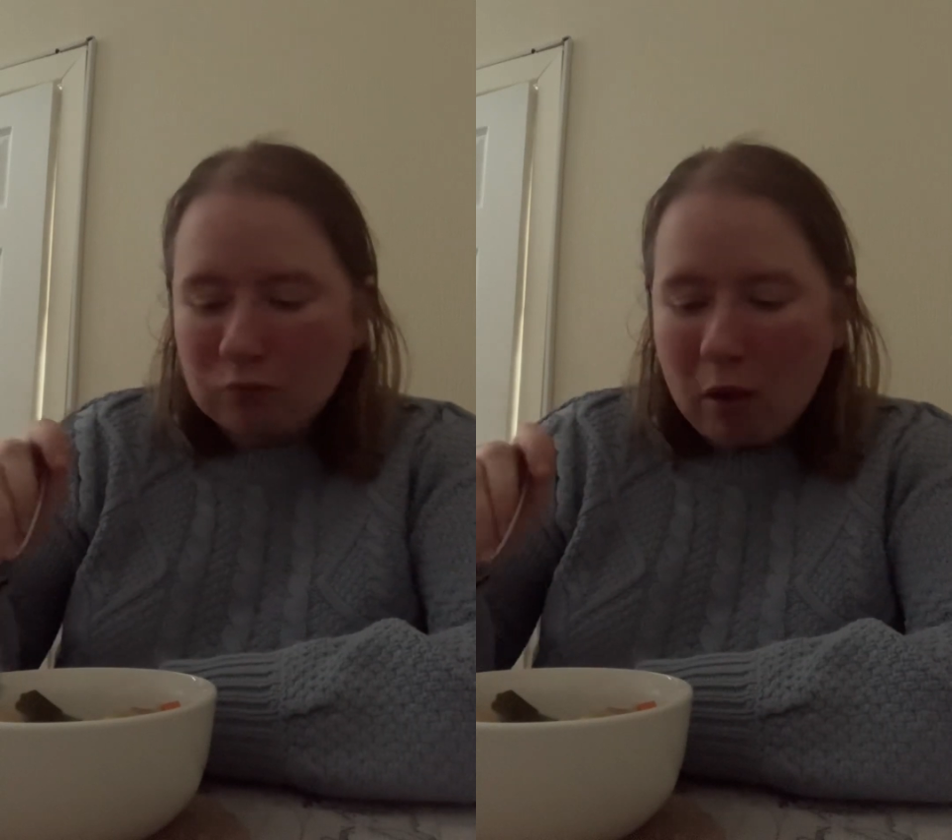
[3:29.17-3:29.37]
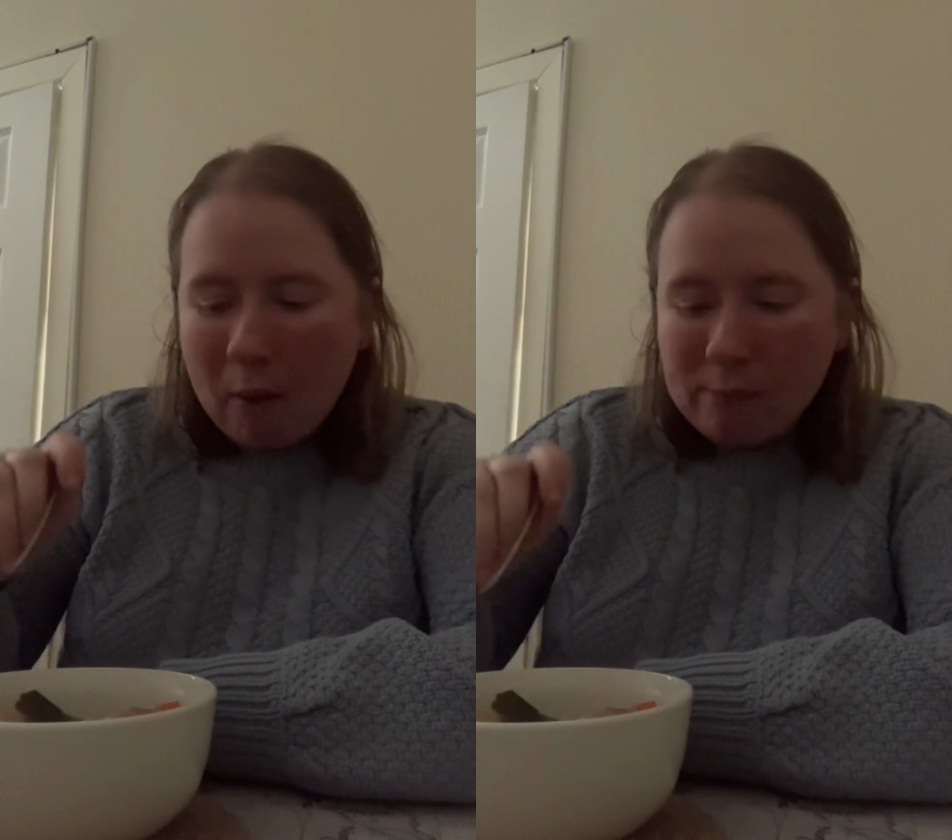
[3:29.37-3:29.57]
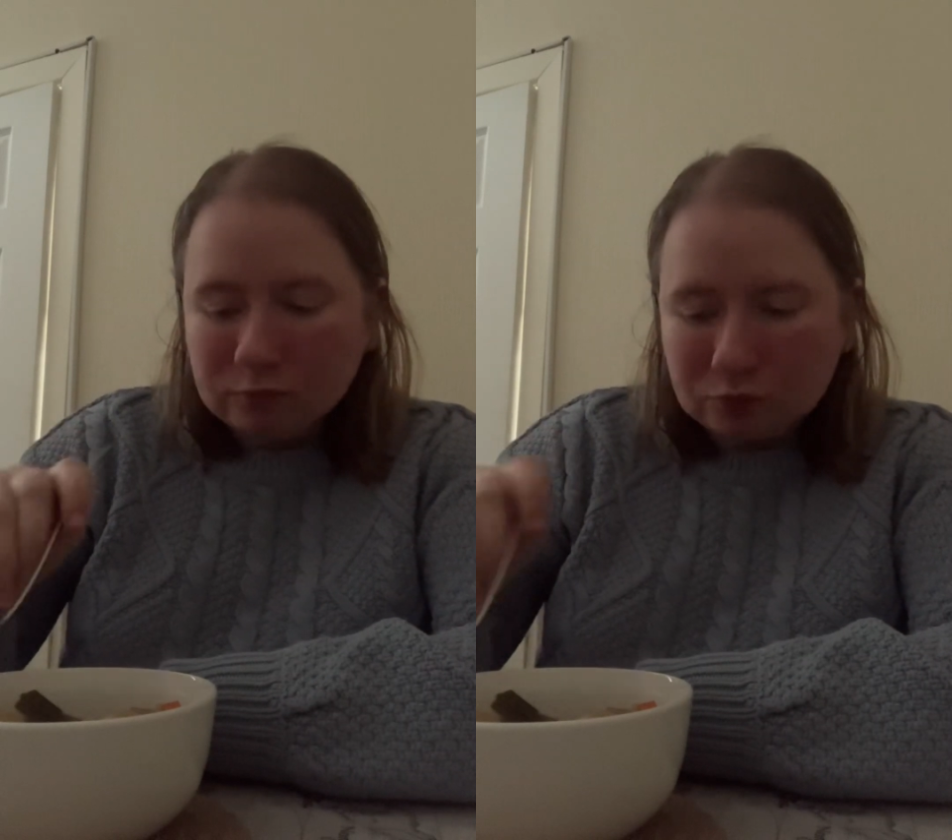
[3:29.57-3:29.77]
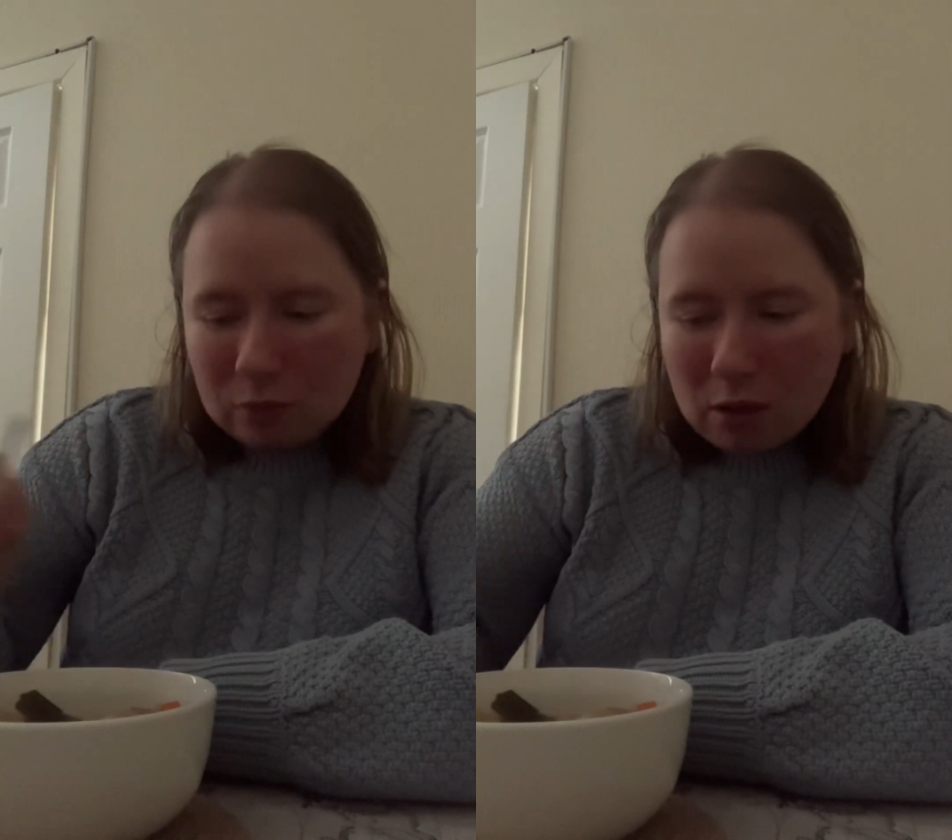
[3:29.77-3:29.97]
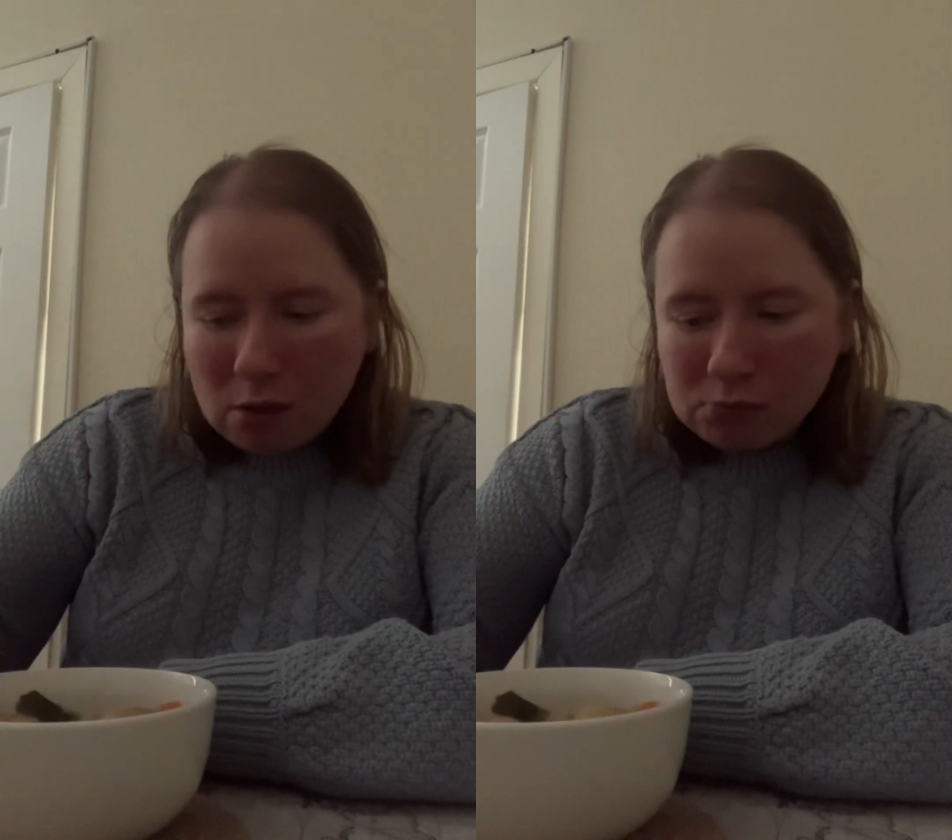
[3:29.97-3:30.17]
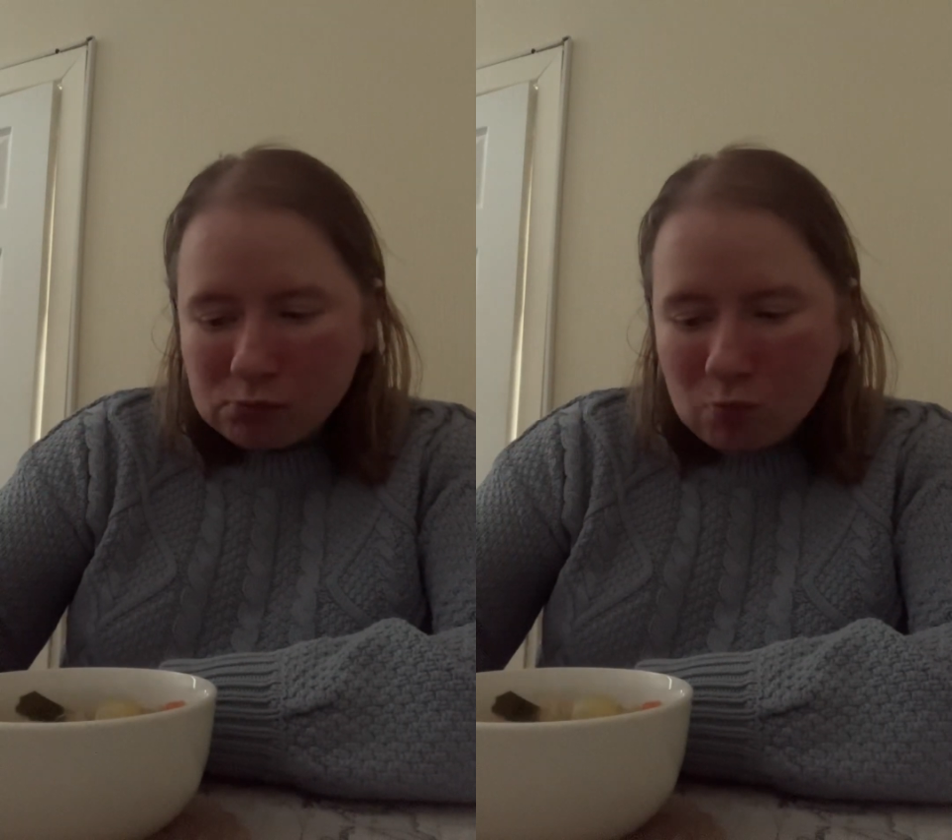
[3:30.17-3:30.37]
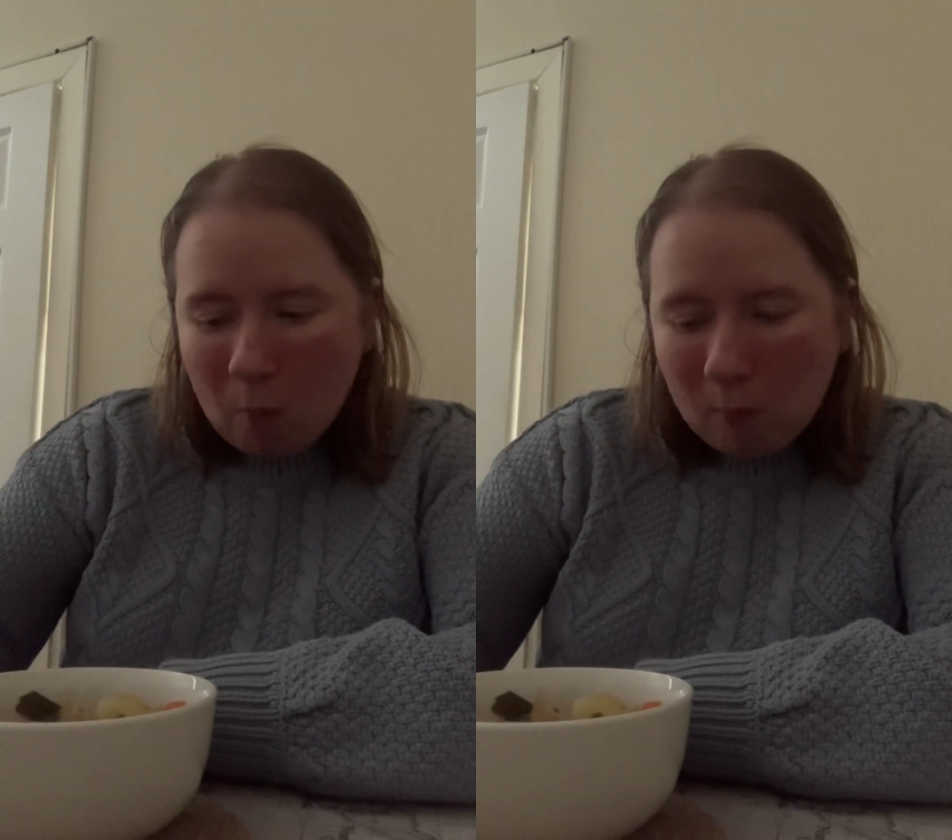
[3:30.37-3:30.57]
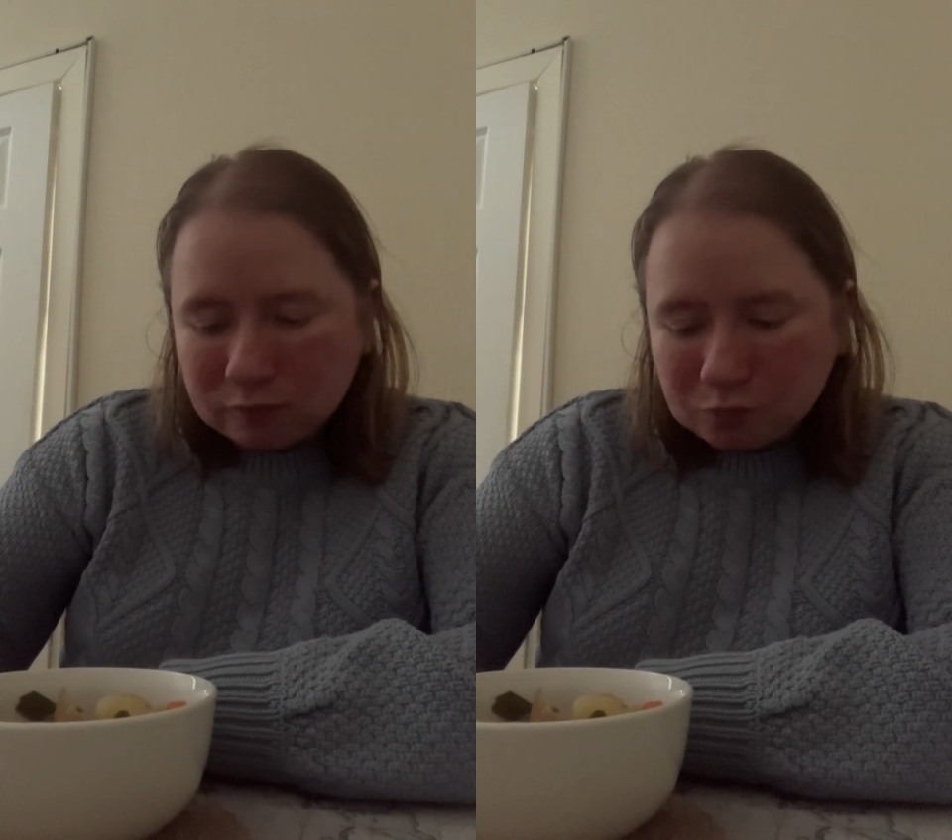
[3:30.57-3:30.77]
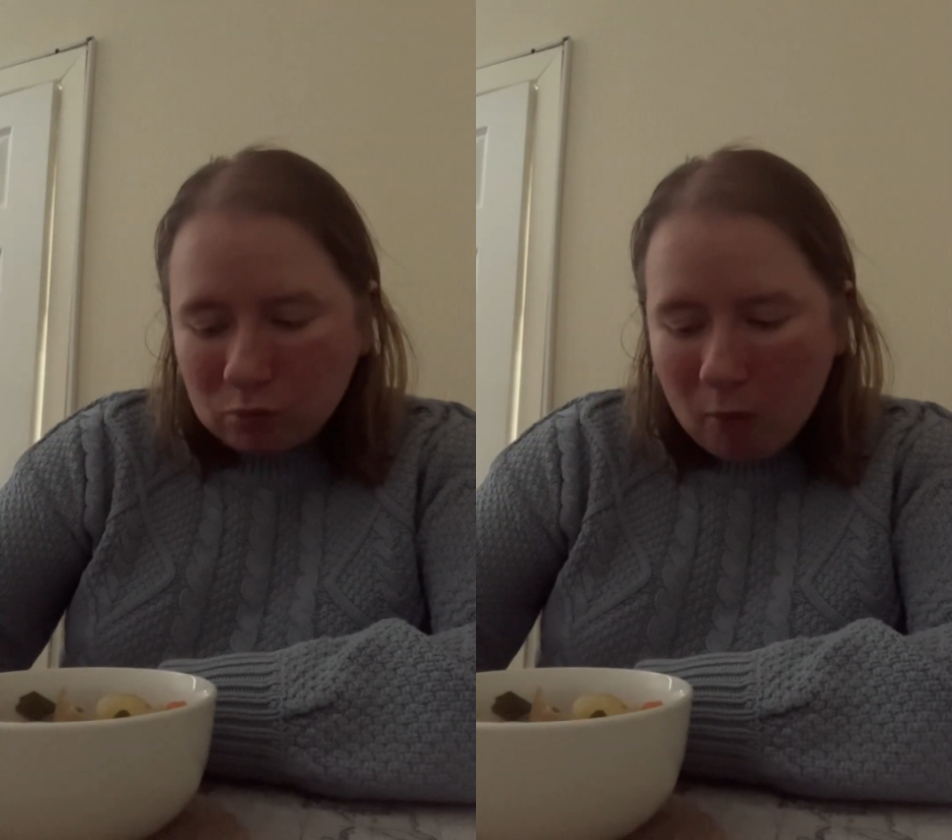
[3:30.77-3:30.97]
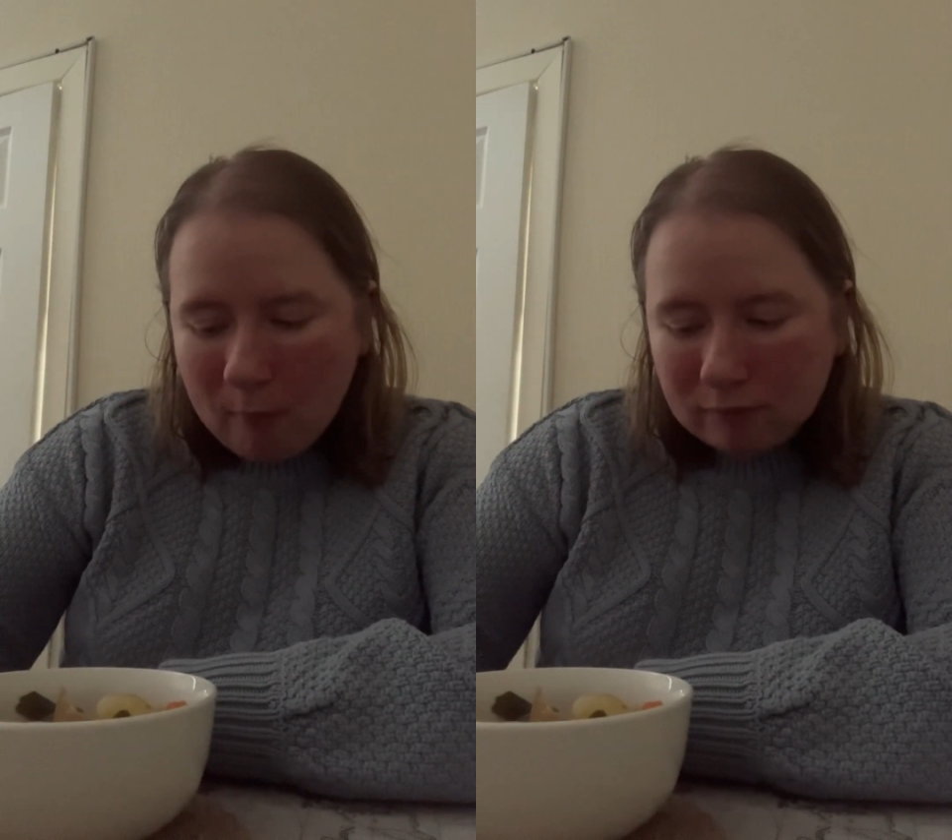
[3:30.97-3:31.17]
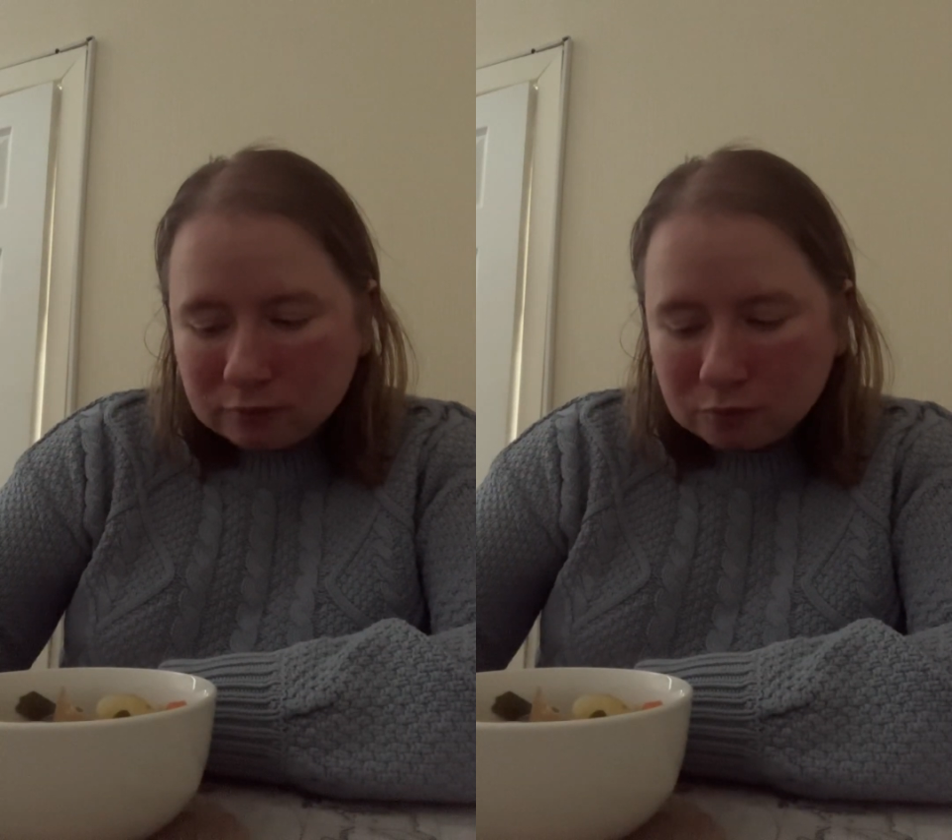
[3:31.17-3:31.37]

Frank and his stop fighting.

- [About this exercise] The needed output is the lines from the one with "[3:29.97-3:30.17]" through the end of the listing, written out exactly, both ends included, pictures excluded.

- [Exercise response]
[3:29.97-3:30.17]
[3:30.17-3:30.37]
[3:30.37-3:30.57]
[3:30.57-3:30.77]
[3:30.77-3:30.97]
[3:30.97-3:31.17]
[3:31.17-3:31.37]

Frank and his stop fighting.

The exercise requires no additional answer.